[EM] German parliament votes for military support

Markus Schulze markus.schulze at alumni.tu-berlin.de
Mon Nov 19 05:27:08 PST 2001


Dear Blake,

you wrote (18 Nov 2001):
> Instead, my view is that early elections usually occur because a
> majority of the legislature wants this to happen.  Some parties can
> expect their fortunes to go up, and some to go down after an election.
> About half the time, we would expect that a majority feel they are
> on the upswing.  More if they are overly optimistic, as politicians
> usually are.  It isn't surprising then, if elections are frequent.
>
> In my opinion, the way around this problem is to set fixed terms
> for elections.  The legislature should be no more able to have the
> election early than have it late.  The Swedish option is a good step
> in the right direction.  However, it will only work in a country where
> the expectation is for full terms.  If people have come to expect an
> election a year, then it won't really matter if an early election
> doesn't give the legislature another full term, since no one expects
> that it would last that long anyway.

Even in Italy the parliament has a regular term of 5 years and an
average term of 4 years.
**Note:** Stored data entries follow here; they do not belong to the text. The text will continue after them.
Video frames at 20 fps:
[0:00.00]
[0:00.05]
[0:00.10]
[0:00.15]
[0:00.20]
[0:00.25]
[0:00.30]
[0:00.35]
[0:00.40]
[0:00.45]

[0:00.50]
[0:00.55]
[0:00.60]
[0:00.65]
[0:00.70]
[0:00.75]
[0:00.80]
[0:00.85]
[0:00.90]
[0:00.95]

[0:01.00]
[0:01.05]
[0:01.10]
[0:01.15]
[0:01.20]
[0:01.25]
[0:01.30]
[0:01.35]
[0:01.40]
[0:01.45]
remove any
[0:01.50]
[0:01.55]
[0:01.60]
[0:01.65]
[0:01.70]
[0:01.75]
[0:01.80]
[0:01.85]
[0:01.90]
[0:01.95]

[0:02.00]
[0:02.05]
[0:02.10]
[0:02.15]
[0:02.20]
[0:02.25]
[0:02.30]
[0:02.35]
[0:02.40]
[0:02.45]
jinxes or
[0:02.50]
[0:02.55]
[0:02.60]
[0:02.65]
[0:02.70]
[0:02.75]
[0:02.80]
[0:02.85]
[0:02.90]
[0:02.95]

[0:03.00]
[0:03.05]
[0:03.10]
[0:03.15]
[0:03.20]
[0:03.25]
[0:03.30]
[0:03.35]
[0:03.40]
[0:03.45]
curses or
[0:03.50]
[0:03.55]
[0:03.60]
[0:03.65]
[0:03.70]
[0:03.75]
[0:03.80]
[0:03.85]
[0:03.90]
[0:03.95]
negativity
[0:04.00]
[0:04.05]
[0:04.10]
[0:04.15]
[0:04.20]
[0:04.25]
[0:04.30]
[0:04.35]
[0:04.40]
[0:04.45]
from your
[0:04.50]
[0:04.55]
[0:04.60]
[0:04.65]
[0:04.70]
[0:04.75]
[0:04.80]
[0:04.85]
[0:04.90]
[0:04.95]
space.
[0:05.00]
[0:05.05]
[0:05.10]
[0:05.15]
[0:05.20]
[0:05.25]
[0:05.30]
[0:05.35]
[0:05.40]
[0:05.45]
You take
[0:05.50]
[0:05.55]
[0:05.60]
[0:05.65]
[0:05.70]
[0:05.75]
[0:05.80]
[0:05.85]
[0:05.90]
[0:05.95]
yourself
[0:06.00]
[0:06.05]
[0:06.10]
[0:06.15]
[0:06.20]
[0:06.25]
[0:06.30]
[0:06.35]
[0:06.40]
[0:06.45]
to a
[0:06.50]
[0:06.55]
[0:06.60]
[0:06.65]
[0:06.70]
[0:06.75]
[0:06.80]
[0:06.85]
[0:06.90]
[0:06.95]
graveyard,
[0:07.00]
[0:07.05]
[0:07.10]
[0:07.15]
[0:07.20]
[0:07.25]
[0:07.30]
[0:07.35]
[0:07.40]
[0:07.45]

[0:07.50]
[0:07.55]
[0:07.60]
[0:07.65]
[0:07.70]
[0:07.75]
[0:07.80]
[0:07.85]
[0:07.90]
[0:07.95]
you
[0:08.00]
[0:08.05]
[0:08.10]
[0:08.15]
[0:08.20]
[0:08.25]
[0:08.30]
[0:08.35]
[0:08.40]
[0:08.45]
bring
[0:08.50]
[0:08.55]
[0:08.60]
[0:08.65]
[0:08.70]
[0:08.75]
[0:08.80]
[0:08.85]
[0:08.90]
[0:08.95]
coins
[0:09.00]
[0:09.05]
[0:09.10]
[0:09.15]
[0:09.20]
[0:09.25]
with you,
So even in Italy the expectation is for
almost full terms.

Sometimes early elections are the unique way to solve a conflict
peacefully. For example: The coup d'etat in Russia in 1993 was mainly
motivated by the fact that neither the parliament could hold early
presidential elections nor the president could hold early parliamentary
elections.

Therefore, to my opinion, early elections shouldn't be made completely
impossible. The Swedish option makes it sufficiently unattractive to
use early elections to "corriger la fortune". In Sweden the Swedish
option has been introduced in 1865. Since then there were only 3
extraordinary elections: in 1887, in 1914 and in 1958.